Si l’on comprend bien la réponse que Denise Bombardier attribue à l’éditeur, il n’existe aucune raison de s’affoler, il suffit de « laisser l’affaire suivre son cours ».

 De mieux en mieux :


- Taïeb Moalla : « Je veux bien ça, mais par contre, quand on voit dans le texte, même l’usage des mots… Vous allez le voir, l’article sur Acrimed, où ça ressemble vraiment beaucoup. Je ne dirais pas que c’est du copier-coller, mais ça y ressemble beaucoup dans le livre. D’où les accusations de plagiat qui sont sur le site. »
- Denise Bombardier : « Oui, mais enfin… oui, mais alors là, ils peuvent accuser de n’importe quoi. Il faut faire des procès pour prouver que ça été fait, que je ne sais pas, moi… »

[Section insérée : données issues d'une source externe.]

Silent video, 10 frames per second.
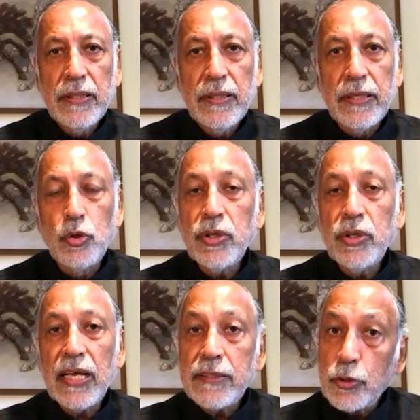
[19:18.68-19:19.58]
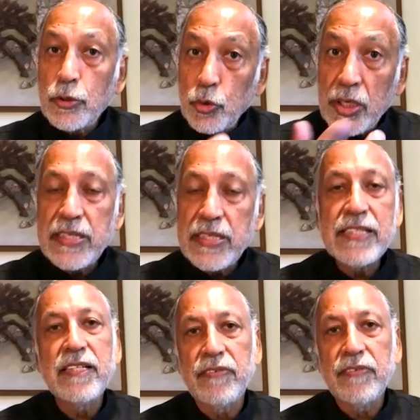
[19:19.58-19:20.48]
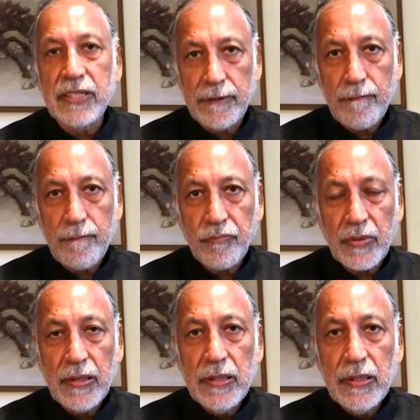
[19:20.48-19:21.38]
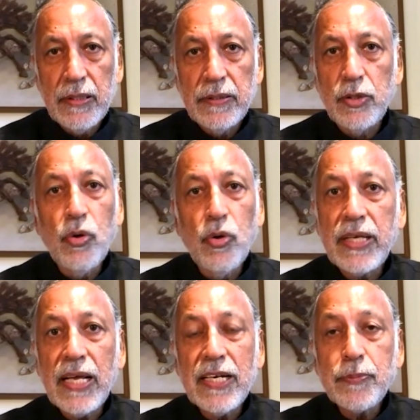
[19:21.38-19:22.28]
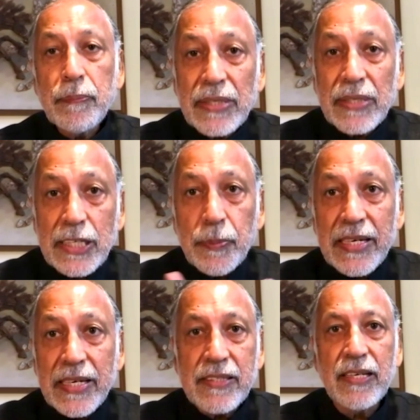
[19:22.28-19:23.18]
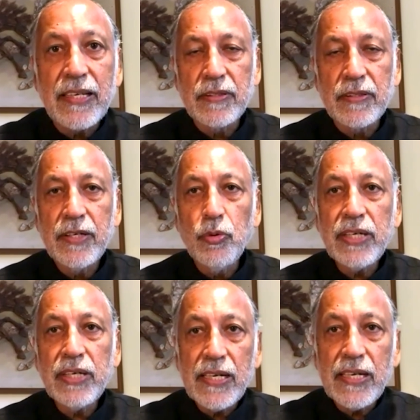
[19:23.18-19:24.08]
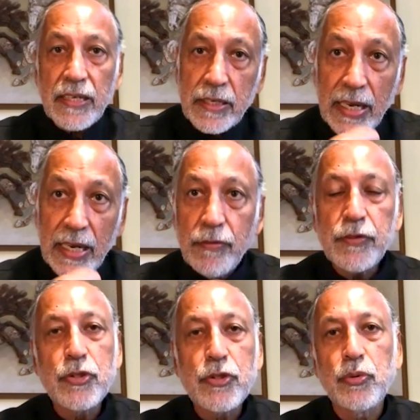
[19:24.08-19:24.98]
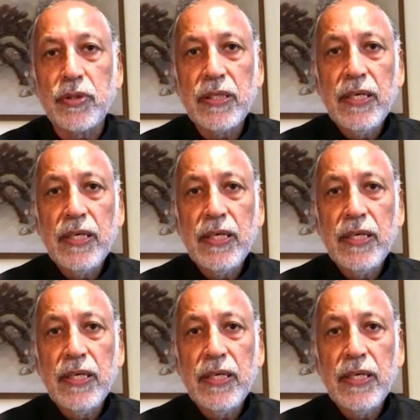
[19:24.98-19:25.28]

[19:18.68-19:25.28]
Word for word: They don't tell us social sensitivity. Mm-hmm. They don't tell us people's aspiration level. They don't tell us the drive of a student.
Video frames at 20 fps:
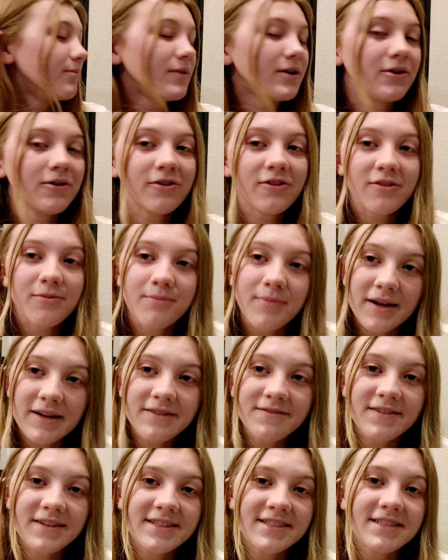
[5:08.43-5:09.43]
Here are some
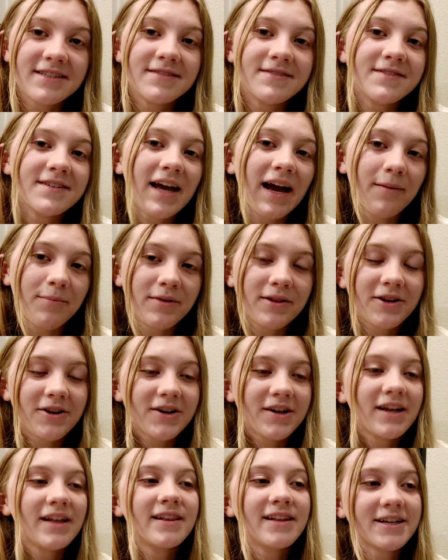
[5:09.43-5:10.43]
benefits of
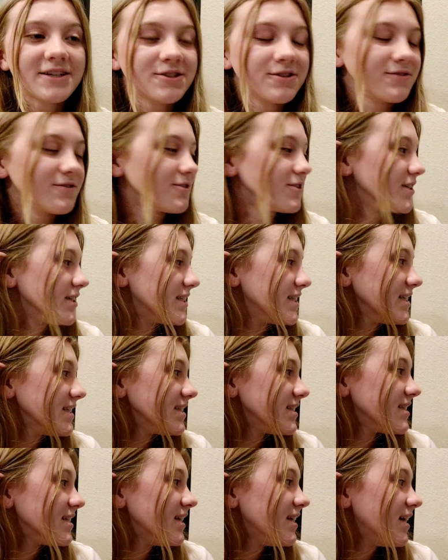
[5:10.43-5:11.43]
capillary
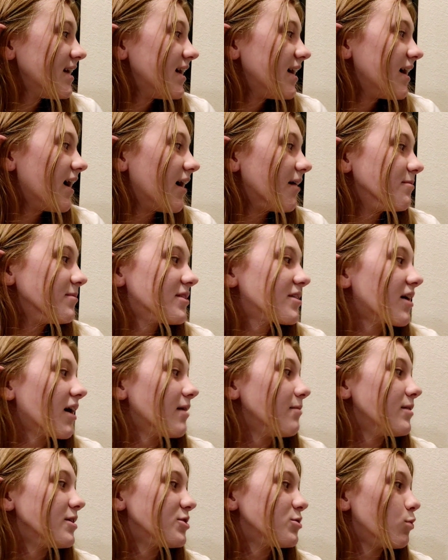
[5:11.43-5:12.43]
electrophoresis. It's got
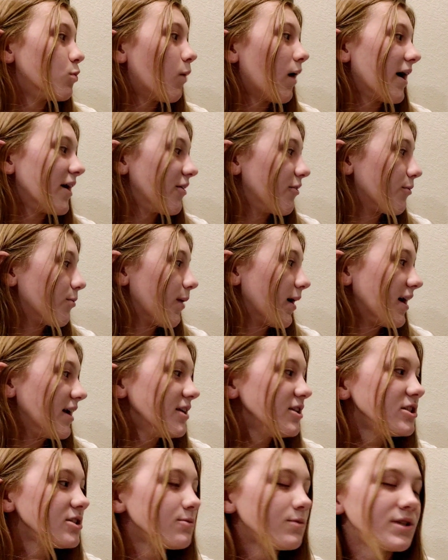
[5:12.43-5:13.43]
a much wider
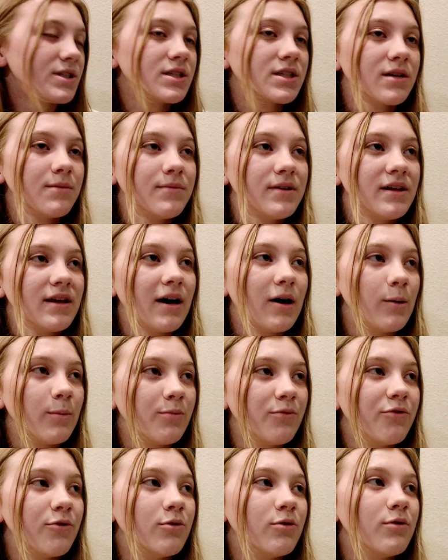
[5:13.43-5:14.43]
range, which can be
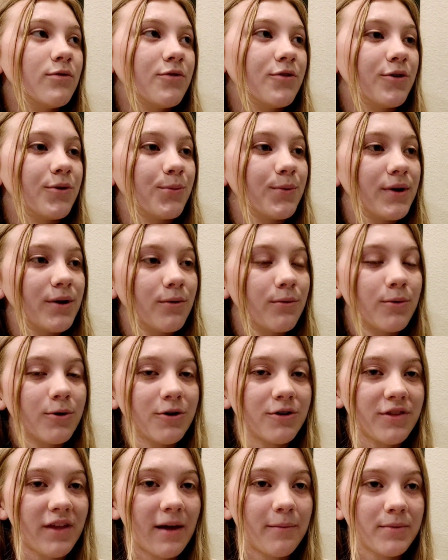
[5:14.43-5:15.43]
helpful for
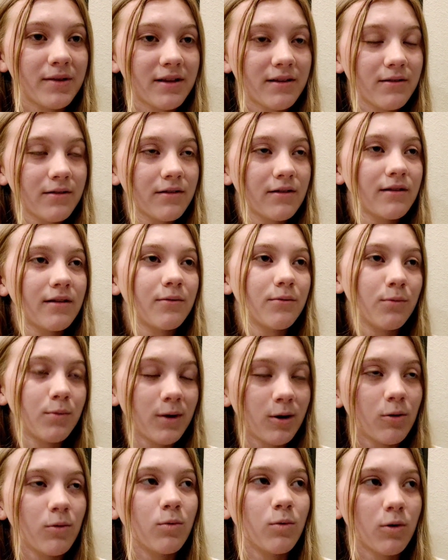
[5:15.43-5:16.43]

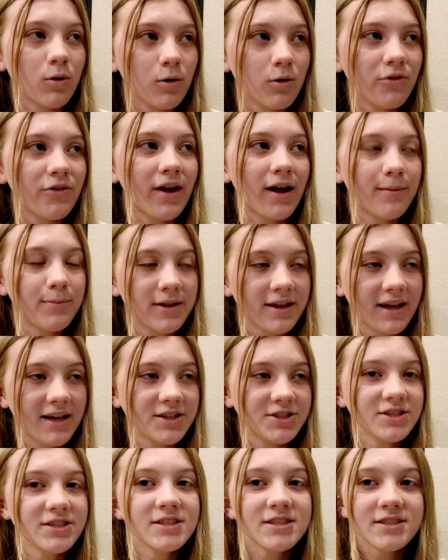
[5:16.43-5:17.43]
real-world
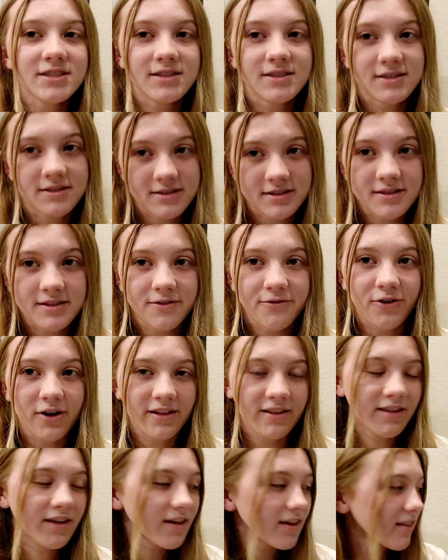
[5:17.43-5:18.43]
applications,
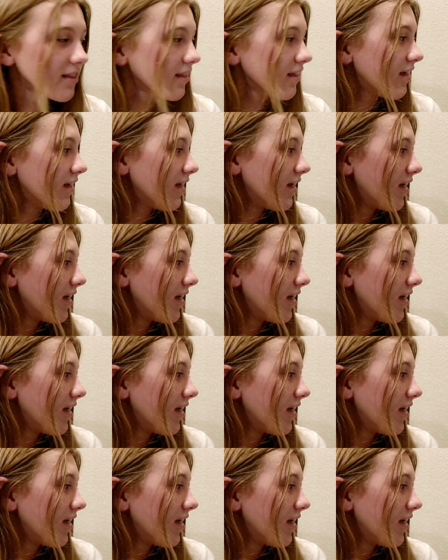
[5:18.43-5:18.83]
forensics.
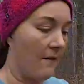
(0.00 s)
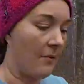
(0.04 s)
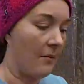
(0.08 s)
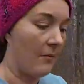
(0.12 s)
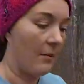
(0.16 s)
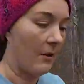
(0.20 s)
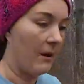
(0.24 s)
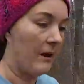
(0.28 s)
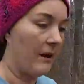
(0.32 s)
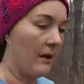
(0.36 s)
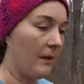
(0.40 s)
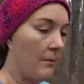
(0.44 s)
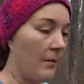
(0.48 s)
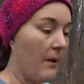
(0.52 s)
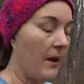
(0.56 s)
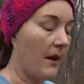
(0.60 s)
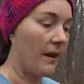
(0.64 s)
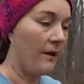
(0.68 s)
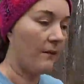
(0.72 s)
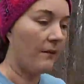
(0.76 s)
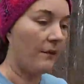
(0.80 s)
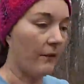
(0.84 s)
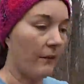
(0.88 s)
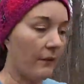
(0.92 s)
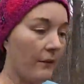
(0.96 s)
the money to
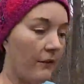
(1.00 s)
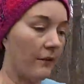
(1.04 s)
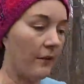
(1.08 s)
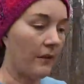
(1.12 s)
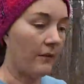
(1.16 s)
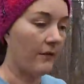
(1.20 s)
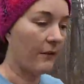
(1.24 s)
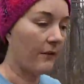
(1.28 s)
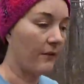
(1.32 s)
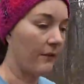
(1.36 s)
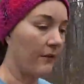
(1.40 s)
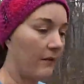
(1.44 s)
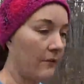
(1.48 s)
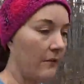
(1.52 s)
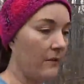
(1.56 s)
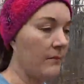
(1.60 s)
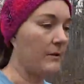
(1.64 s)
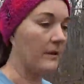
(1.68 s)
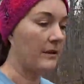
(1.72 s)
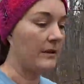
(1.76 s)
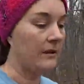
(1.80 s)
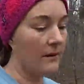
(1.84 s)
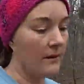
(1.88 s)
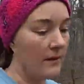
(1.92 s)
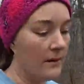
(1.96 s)
pay for services to be
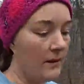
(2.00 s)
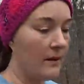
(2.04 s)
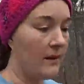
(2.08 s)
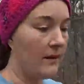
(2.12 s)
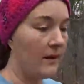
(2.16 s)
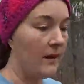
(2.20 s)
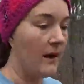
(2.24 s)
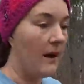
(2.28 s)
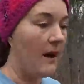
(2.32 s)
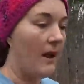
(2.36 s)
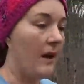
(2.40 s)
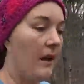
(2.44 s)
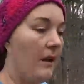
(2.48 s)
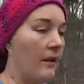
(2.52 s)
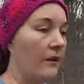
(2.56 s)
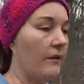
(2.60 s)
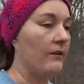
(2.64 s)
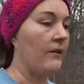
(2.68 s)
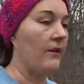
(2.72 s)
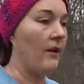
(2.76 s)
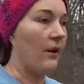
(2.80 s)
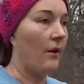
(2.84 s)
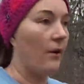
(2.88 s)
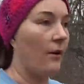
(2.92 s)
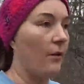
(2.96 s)
done.
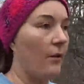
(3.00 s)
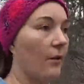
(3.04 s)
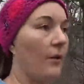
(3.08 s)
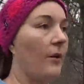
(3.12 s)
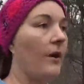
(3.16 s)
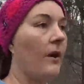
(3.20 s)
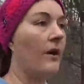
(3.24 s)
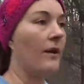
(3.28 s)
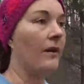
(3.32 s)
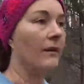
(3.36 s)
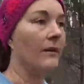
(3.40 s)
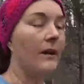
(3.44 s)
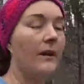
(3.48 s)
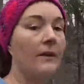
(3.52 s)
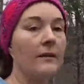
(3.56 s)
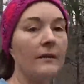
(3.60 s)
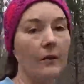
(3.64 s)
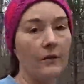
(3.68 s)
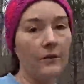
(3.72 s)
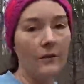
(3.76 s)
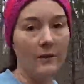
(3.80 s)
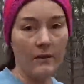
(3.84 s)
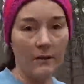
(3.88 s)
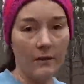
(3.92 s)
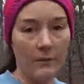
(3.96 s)
So guess
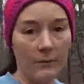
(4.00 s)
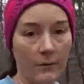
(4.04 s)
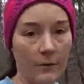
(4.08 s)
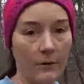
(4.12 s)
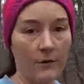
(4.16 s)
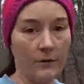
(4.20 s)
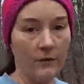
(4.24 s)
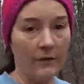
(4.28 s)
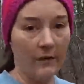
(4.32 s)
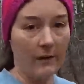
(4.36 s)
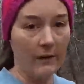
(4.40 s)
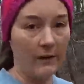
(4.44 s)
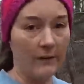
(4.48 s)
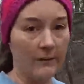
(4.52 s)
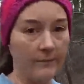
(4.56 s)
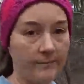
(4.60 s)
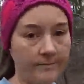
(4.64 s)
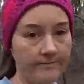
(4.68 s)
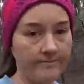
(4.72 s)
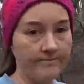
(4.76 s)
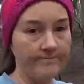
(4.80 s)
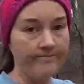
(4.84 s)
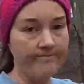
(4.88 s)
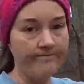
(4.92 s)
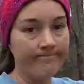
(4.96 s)
who did the roofing,
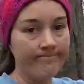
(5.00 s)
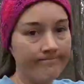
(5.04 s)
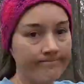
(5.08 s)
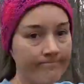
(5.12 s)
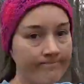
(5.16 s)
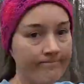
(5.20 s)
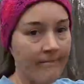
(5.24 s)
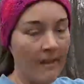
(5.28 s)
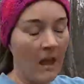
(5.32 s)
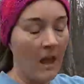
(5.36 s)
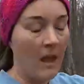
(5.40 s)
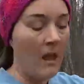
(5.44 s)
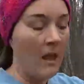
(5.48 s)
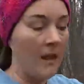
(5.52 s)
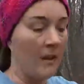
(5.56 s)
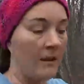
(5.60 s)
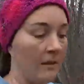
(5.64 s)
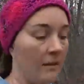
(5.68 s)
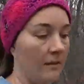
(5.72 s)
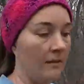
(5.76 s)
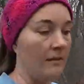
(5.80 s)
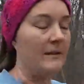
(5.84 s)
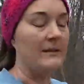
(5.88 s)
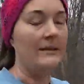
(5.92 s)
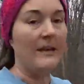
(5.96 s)

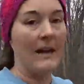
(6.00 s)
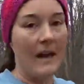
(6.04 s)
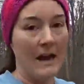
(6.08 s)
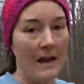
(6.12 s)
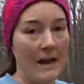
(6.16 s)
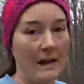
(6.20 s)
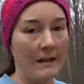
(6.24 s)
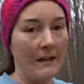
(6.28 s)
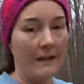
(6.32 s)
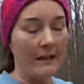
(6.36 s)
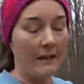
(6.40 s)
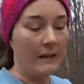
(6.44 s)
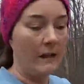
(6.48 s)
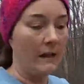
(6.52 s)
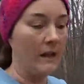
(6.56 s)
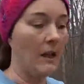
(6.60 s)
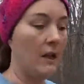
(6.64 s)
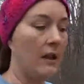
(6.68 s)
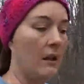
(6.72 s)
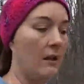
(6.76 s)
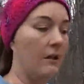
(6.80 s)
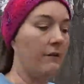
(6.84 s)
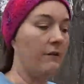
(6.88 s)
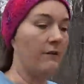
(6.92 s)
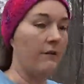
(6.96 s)
the tiling,
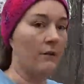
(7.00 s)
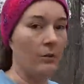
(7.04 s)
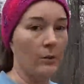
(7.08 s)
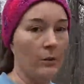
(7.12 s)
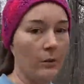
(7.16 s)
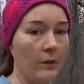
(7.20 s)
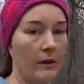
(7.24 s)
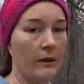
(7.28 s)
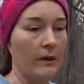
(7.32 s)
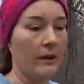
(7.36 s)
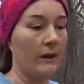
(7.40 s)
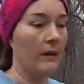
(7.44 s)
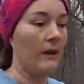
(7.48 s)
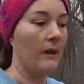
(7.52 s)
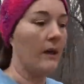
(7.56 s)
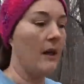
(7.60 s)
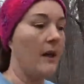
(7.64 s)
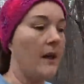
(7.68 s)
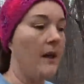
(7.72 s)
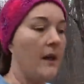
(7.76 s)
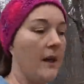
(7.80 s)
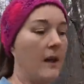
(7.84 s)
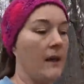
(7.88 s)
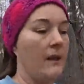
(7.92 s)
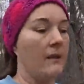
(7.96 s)
the flooring,
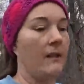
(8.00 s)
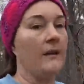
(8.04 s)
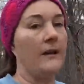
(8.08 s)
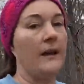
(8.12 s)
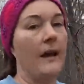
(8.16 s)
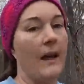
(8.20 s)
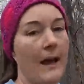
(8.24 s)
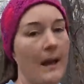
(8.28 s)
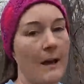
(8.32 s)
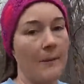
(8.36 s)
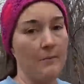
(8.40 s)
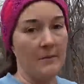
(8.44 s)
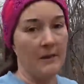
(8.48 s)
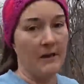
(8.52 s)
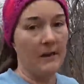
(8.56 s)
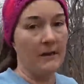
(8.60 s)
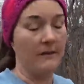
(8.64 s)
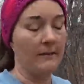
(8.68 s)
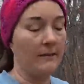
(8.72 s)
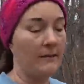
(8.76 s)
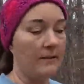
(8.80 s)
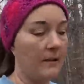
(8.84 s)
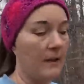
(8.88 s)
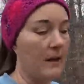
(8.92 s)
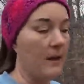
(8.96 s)
the
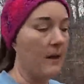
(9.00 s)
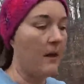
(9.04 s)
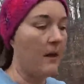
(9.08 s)
cabinets,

Ainsi il n’existerait de preuve que judiciaire…

 Et pour finir :


- Taïeb Moalla : « … il n’y a pas de plagiat ou de contrefaçon. Est-ce que c’est ça que je comprends ? »
- Denise Bombardier : « Bien évidemment ! »
- Taïeb Moalla : « D’accord ! »
- Denise Bombardier : « C’est ce que je comprends. Et il y a la réaction de mon éditeur. De toute façon, on n’est pas poursuivies personnellement ! Ça doit être Fayard qui est poursuivi. »

Circulez, y a rien à voir… puisque c’est l’éditeur qui est poursuivi.

Pas plagiaires, mais solidaires

Au fil de l’entretien, on apprend donc qu’il n’y a pas plagiat, puisque seule une citation a été reproduite, qu’il n’y a pas plagiat, puisque seule compterait une preuve judiciaire qui n’interviendra, si elle intervient, que dans deux ou trois ans. Mais on apprend aussi que les passages incriminés sont dus à la plume experte ou au clavier complaisant de Françoise Laborde.

Denise Bombardier se déclare solidaire ? C’est honorable. Mais cela n’efface pas le plagiat.


Henri Maler, grâce aux transcriptions de Naïma et Didier Duterrier.


Annexe :
Transcription de l’entretien réalisé le 26 février 2012 par Taïeb Moalla, du Journal de Québec

En ligne sur You Tube. Cet entretien étant souvent difficilement audible, notre transcription, ponctué par quelques remarques de notre cru peut souffrir de quelques approximations.


- Taïeb Moalla : « Allô, bonsoir, madame Bombardier ? »

- Denise Bombardier : « Oui, c’est moi. »

- Taïeb Moalla : « Bonsoir, Taïeb Moalla, Journal de Québec. »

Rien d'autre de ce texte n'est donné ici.